Meta's measures this time go beyond simple spam response to signal a change in the direction of platform algorithms. Past social media algorithms evaluated content centered on engagement such as clicks, likes, and shares. However, platforms are now showing a movement to reflect the originality of content and the authenticity of creators as evaluation factors. In other words, platforms have begun to evaluate not "how much was seen" but "who created it." This could bring important changes to the creator economy structure as well.

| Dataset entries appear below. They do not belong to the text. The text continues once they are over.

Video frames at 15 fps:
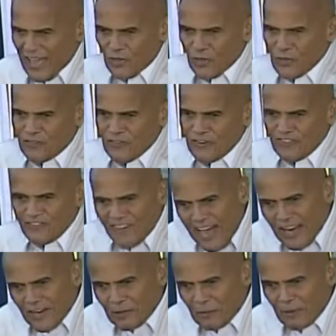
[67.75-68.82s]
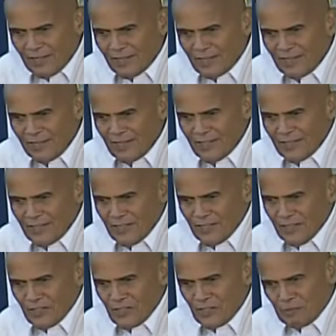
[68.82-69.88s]
you for inviting me
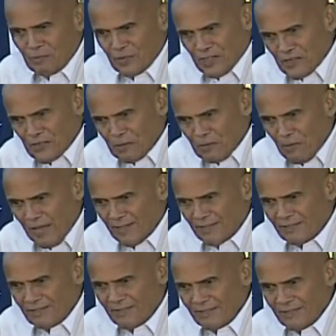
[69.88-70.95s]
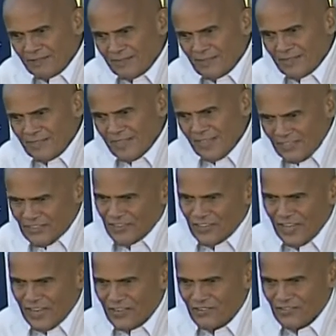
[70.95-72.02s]
to participate in
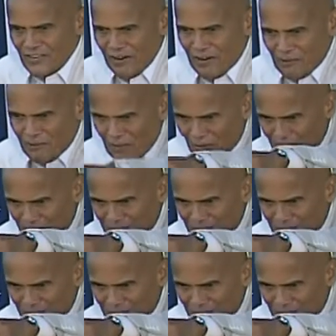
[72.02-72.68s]
today's ceremony.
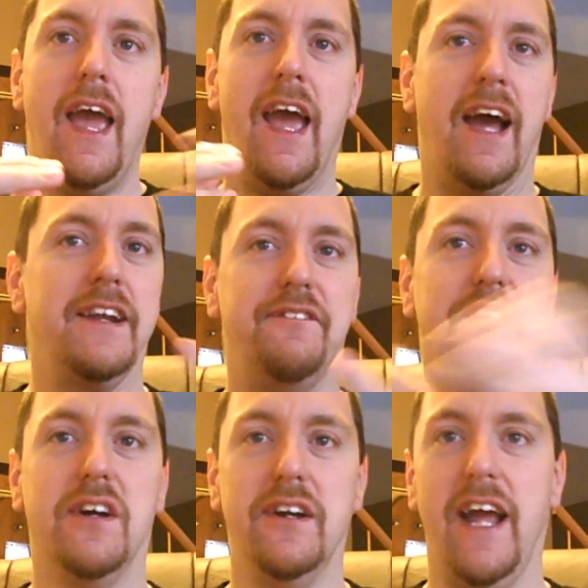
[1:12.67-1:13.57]
And
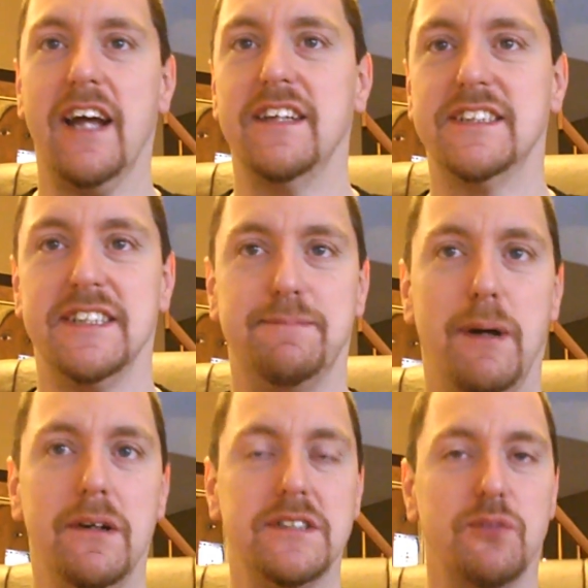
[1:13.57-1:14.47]
if you go to Atkins
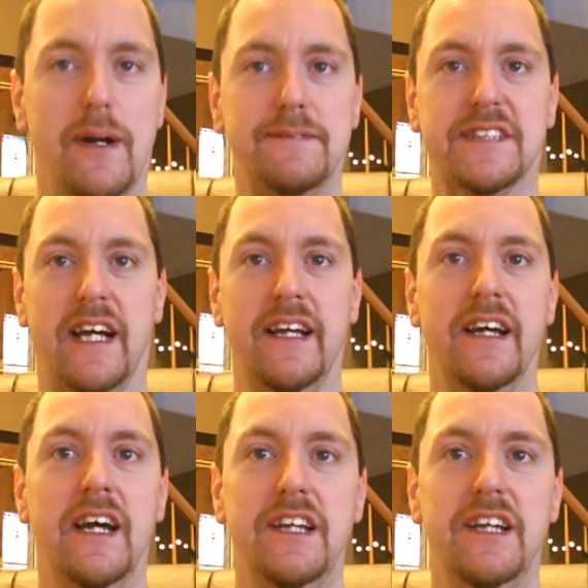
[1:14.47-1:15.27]
Exposed website,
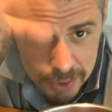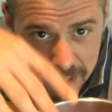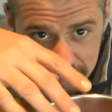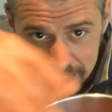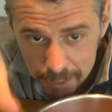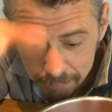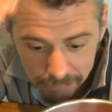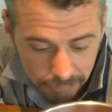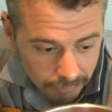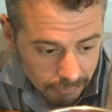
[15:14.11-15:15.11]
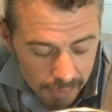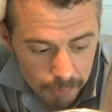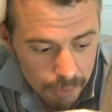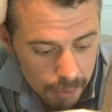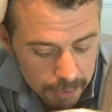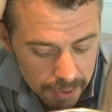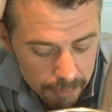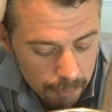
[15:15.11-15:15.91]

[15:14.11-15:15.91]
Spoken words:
covered it, and it would all been done.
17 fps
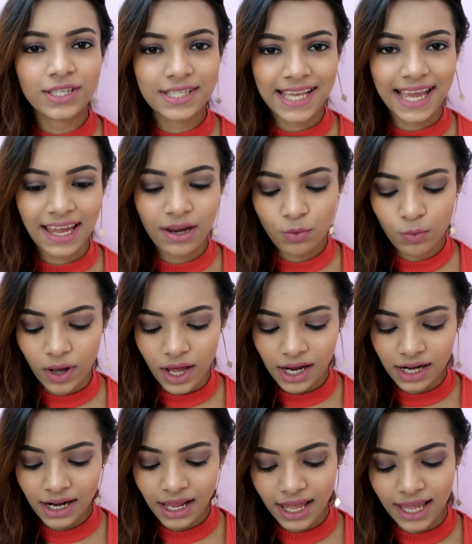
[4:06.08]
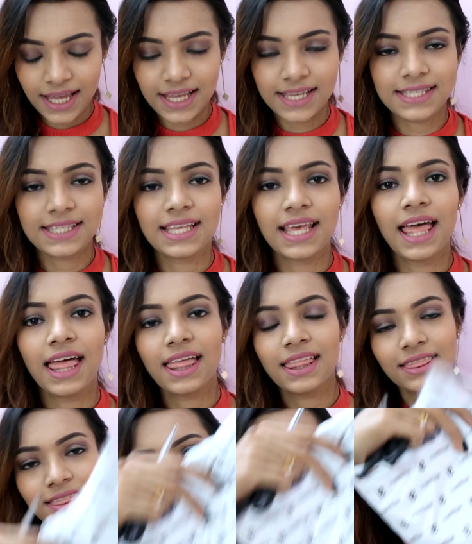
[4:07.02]
the second one is
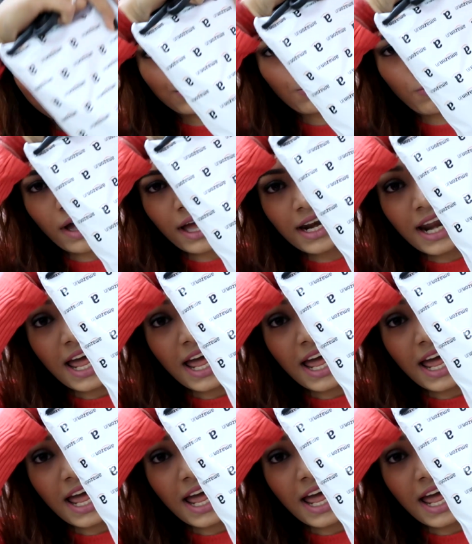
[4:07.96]
this one.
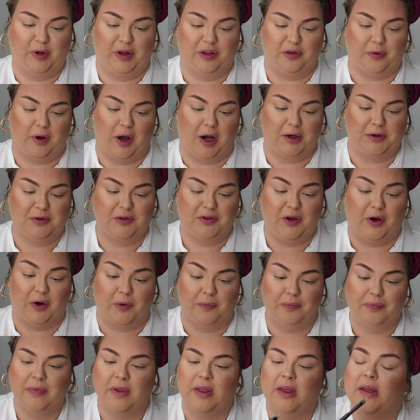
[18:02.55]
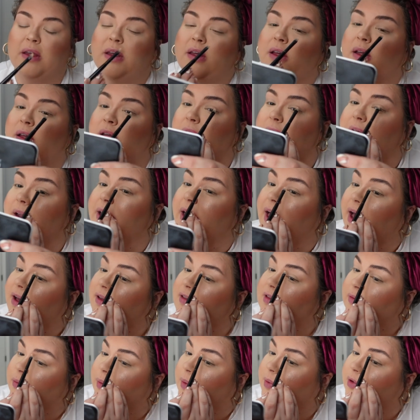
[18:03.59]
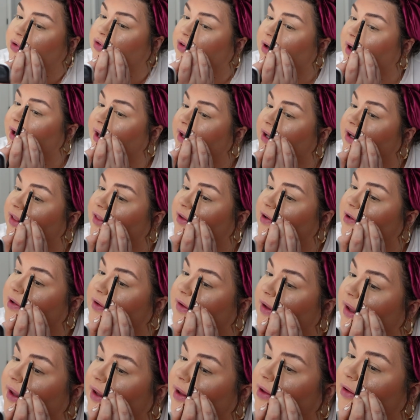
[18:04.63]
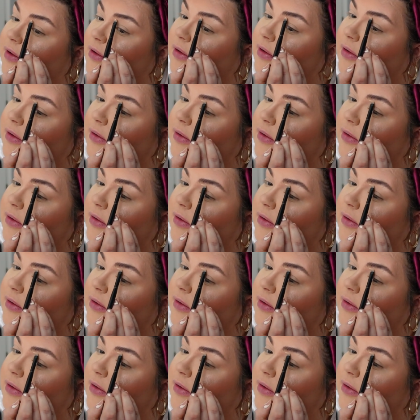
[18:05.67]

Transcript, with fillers: what's wrong. So alas, we will try another day.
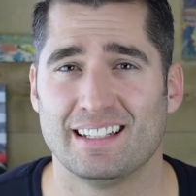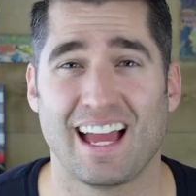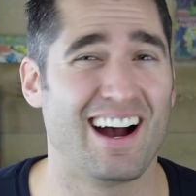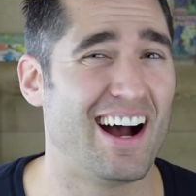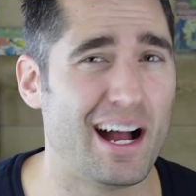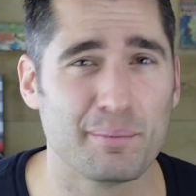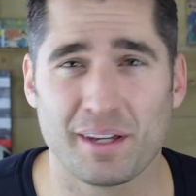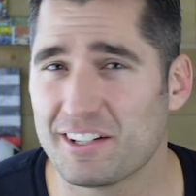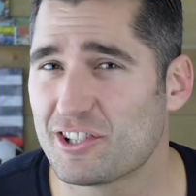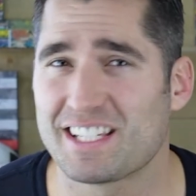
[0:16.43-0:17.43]
Now, I'm
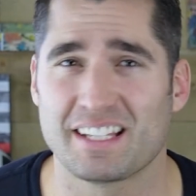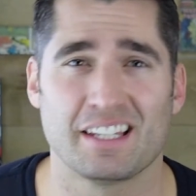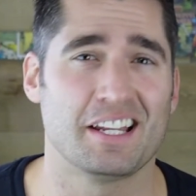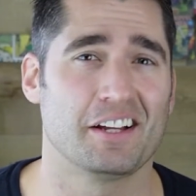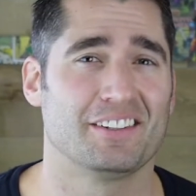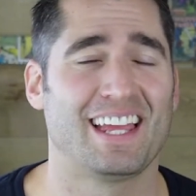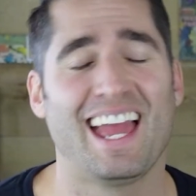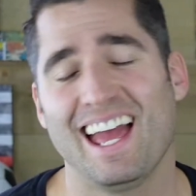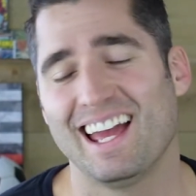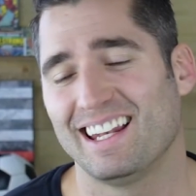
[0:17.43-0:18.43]
gonna just hit the nail on the
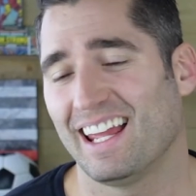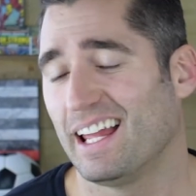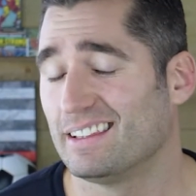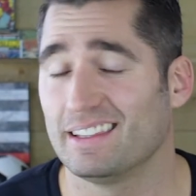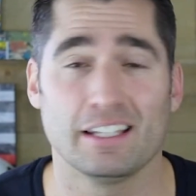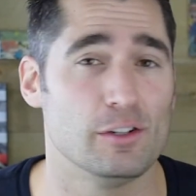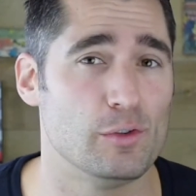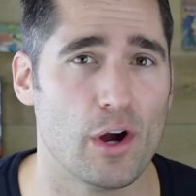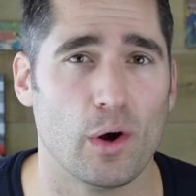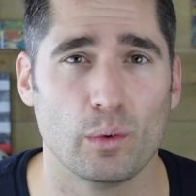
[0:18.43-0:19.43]
head and let you
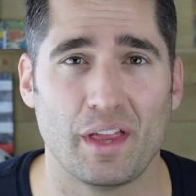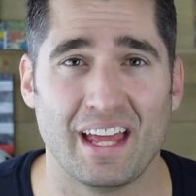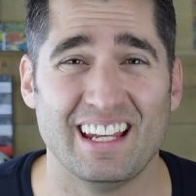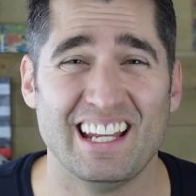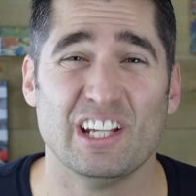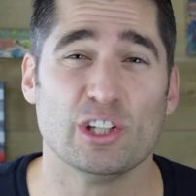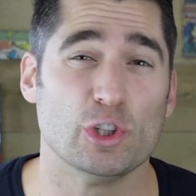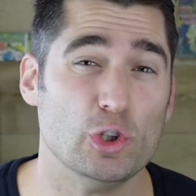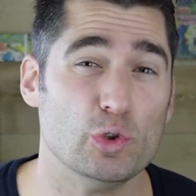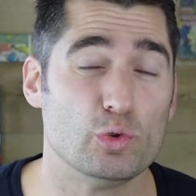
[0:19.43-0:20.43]
know that
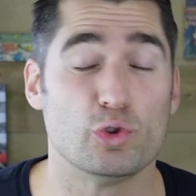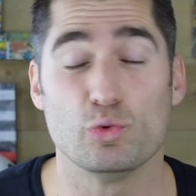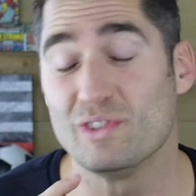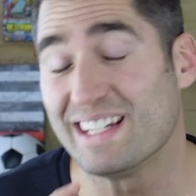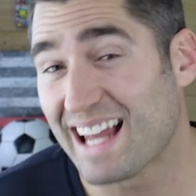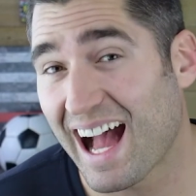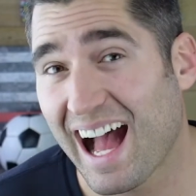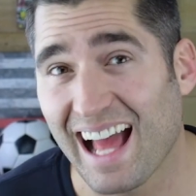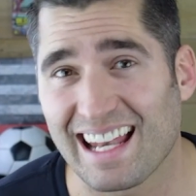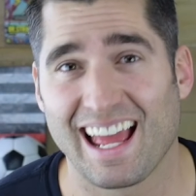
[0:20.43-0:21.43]
you do
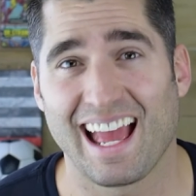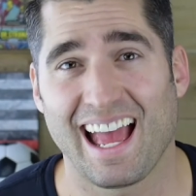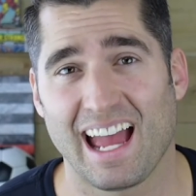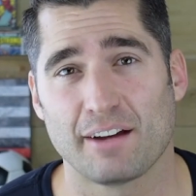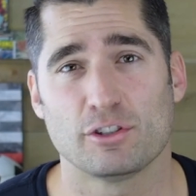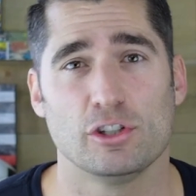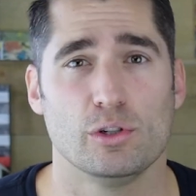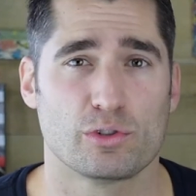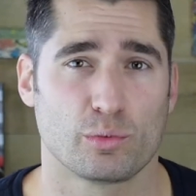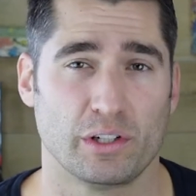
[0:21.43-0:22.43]
not have to
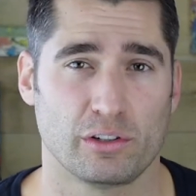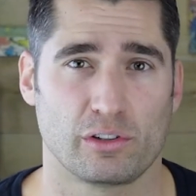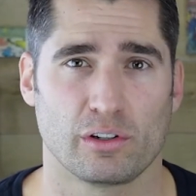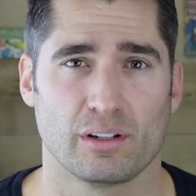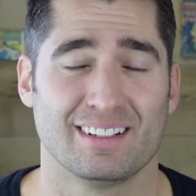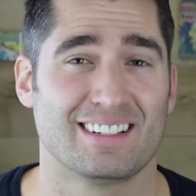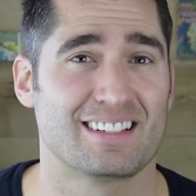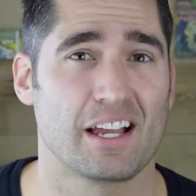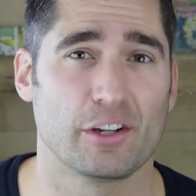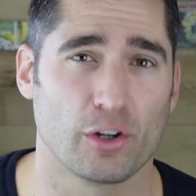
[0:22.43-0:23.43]
use a realtor to
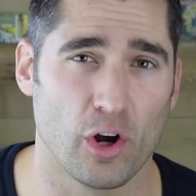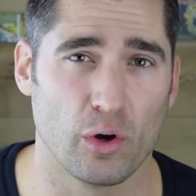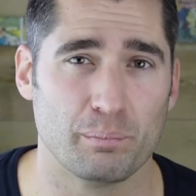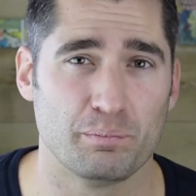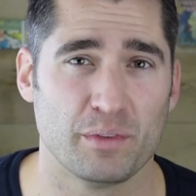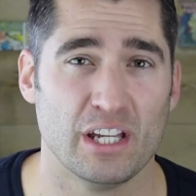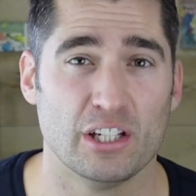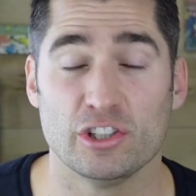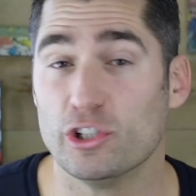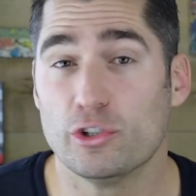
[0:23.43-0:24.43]
sell your home.
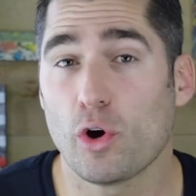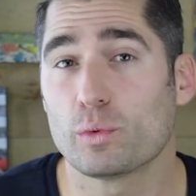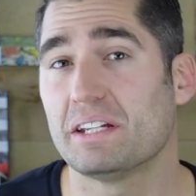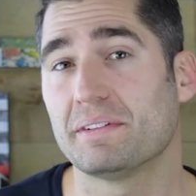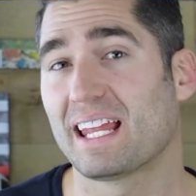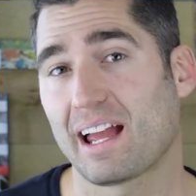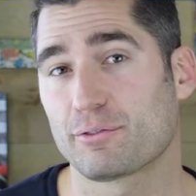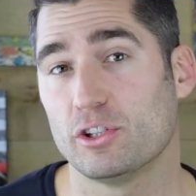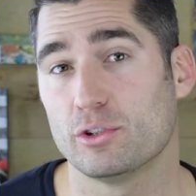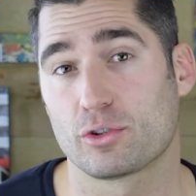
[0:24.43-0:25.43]
You don't even have
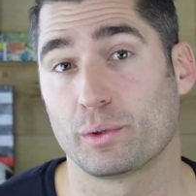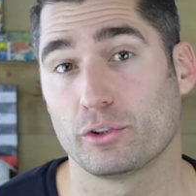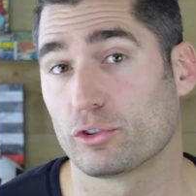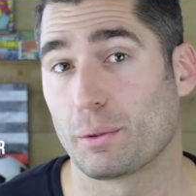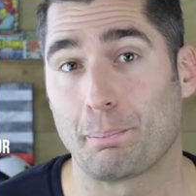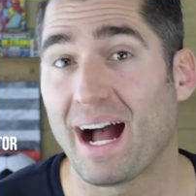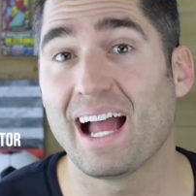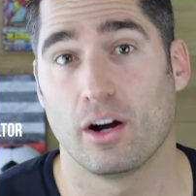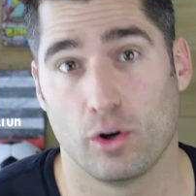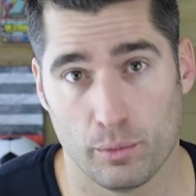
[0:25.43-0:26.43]
to use a realtor to buy a home.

This change is not Meta's movement alone. Recently, all major global platforms are introducing policies to respond to the AI content flood problem. YouTube has introduced a labeling policy for AI-generated content and is restricting monetization of mass automated content channels. TikTok is mandating labels on AI-generated content, and Instagram is also testing AI content labeling. The evaluation is emerging that the entire platform industry has entered a new regulatory phase in response to AI content proliferation.

AI content regulation is also a philosophical debate that goes beyond technical issues. Regulation advocates argue that AI content can damage platform quality, promote the spread of false information, and infringe on the revenue structures of existing creators. On the other hand, optimists see AI as lowering barriers to content production, enabling democratization of creation, and generating new forms of creator economy. Analysis suggests that ultimately the core issue lies not in AI technology itself but in platform algorithms and incentive structures.